Как вы понимаете, если видишь околицу не просто как теплый воздух над огнем, а почти материально, становится возможным многое. Такое очарование называлось мороком. И я точно знаю, что и без мазыков многие одаренные бойцы овладевают искусством обморачивания противников. Особенно хорошо владеют этим люди, много дерущиеся на улице.

Глава 19. Схватка

Ядро схватки самая узкая или тесная часть поединка. Схватка шире ядра, но уже боя. Бой уже битвы, а битва уже войны. Собственно говоря, схватка — это действенная часть поединка, но бой не всегда состоит из поединков. Иногда приходится биться и сразу с несколькими противниками. Поэтому мазыки видели овладение воинским искусством состоящим из нескольких ступеней — ядро схватки, схватка, поединок, бой, битва, война.

Соответственно делилось и то искусство, которым ты овладеваешь. До какого-то уровня боевые действия ведутся кулаками или оружием, а начиная с битвы ты должен сражаться бойцами. И тогда искусство боя превращается в искусство полководца. Впрочем, и то, и другое являются частями воинского искусства, потому что и боец и полководец могут быть воинами. А могут и не быть…

Итак, схватка.

Это та часть поединка или боя, в которой противники — один или несколько — сходятся лицом к лицу. Надо сразу оговориться, что даже когда противники сходятся как отряды или полки, схватка всё равно рассматривается как своеобразный поединок, потому что войска тут перестают рассматриваться как множество отдельных бойцов. Тут из них рождается войско, которое в схватке ведёт себя как одно большое существо или общественная личность. Так что язык для разговора о любой схватке у нас один и тот же, хотя действия в них, конечно же, могут быть и разными.
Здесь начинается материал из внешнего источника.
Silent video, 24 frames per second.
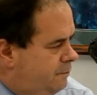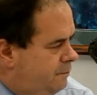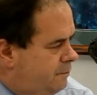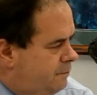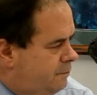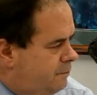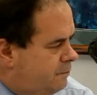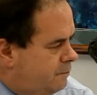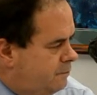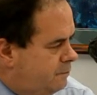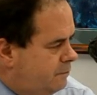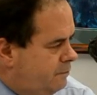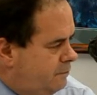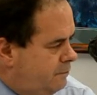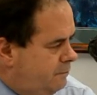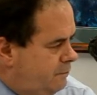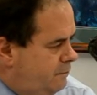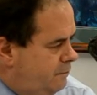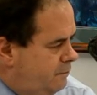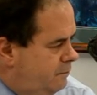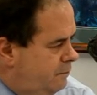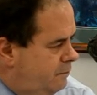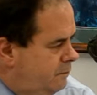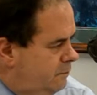
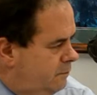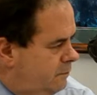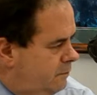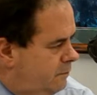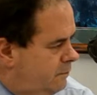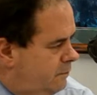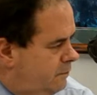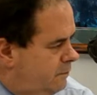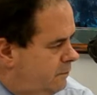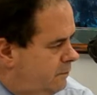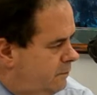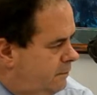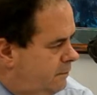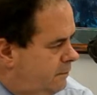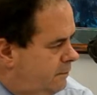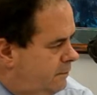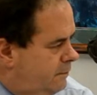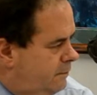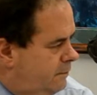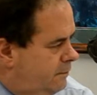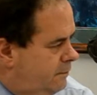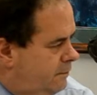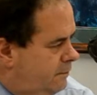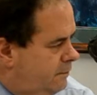
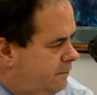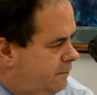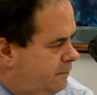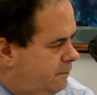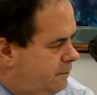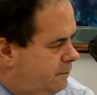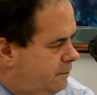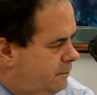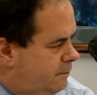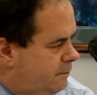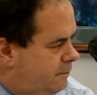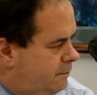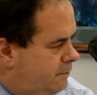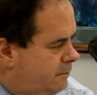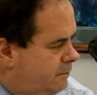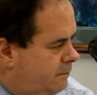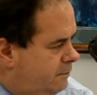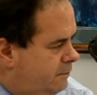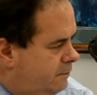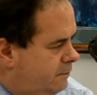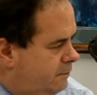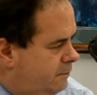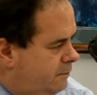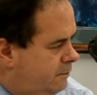
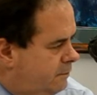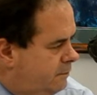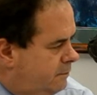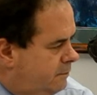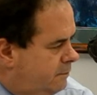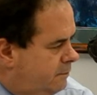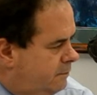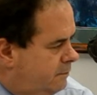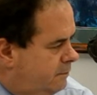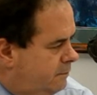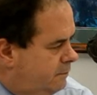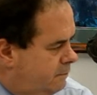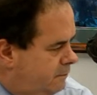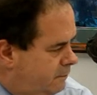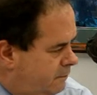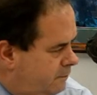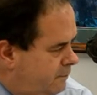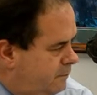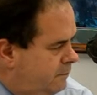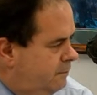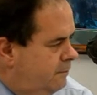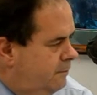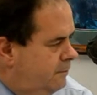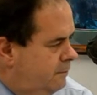
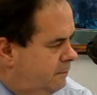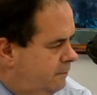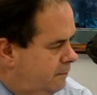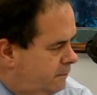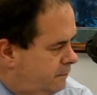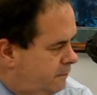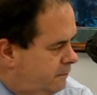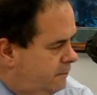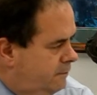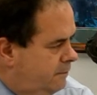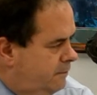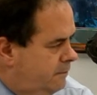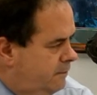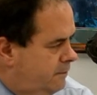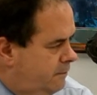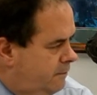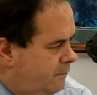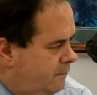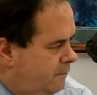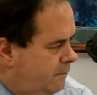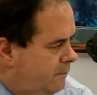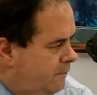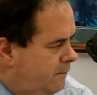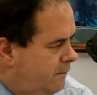
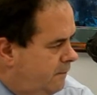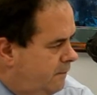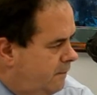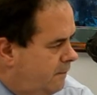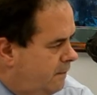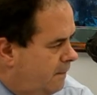(silent)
Но как научиться распознавать то, что относится именно к схватке? Конечно, пока только двух людей, двух поединщиков?

Для этого мы уже ввели одно ограничение: мы узнаём ядро схватки, как действия, ведущиеся внутри околицы. Это внутренняя часть схватки. Теперь надо научиться отделять то, что, условно говоря, снаружи. Надо научиться видеть, из чего состоит поединок вообще, и тогда станет ясно, что в нём относится только к схватке.

Поединок, если мы вспомним свидетельства старины — былины, исторические песни и сказки — ведётся двумя богатырями как некий обряд перехода. Кто-то из них двоих, если не оба, уйдёт из этого мира. Поэтому к поединку не относились так, как сейчас делают отморозки, задача которых зарезать, обобрать и смыться быстрей с места преступления. Поединок, даже завершающийся смертью, не был преступлением, он был подвигом. Победителя славили в веках, как Мстислава, убившего Редедю.
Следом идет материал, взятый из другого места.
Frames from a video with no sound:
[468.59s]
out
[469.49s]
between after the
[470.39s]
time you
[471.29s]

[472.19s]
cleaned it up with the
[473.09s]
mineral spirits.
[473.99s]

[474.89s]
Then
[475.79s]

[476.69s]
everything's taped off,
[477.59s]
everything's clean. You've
Поединщики хотели быть готовыми к переходу и предполагали такое же право за противниками. Поэтому, как вы помните, они ведут долгие разговоры перед схваткой, нанося сначала удары словами. Там они выясняют, не струсит ли кто-то и не отступит ли без боя. Это очень похоже, как рычат или орут животные перед тем, как подраться. Зачем проливать лишнюю кровь, если победить можно без неё?!

Вот это последнее и важно для понимания схватки. Схватка случается только тогда, когда естественный человек понял, что исчерпал все остальные средства для победы над своим врагом, и надо начинать сражаться руками и ногами, попросту, телом. Вот когда в бой выпускаются тела, тогда и начинается схватка.

До этого бой или поединок тоже ведётся, — и это надо видеть, — но не руками. Хотя тела, конечно же, участвуют и в этой части поединка, но не в качестве оружия. Они нужны, чтобы правильно пропеть слова битвы. Они нужны, чтобы правильно показать свою силу, для этого на тела одевают одежду и оружие, способные вызвать уважение и страх. Они нужны, чтобы показать, насколько боец владеет движением, а значит, опасен в бою.

Поэтому противники уже в поединке, но ещё не в схватке, ходят, говорят, показывают себя, но не бросаются махать кулаками.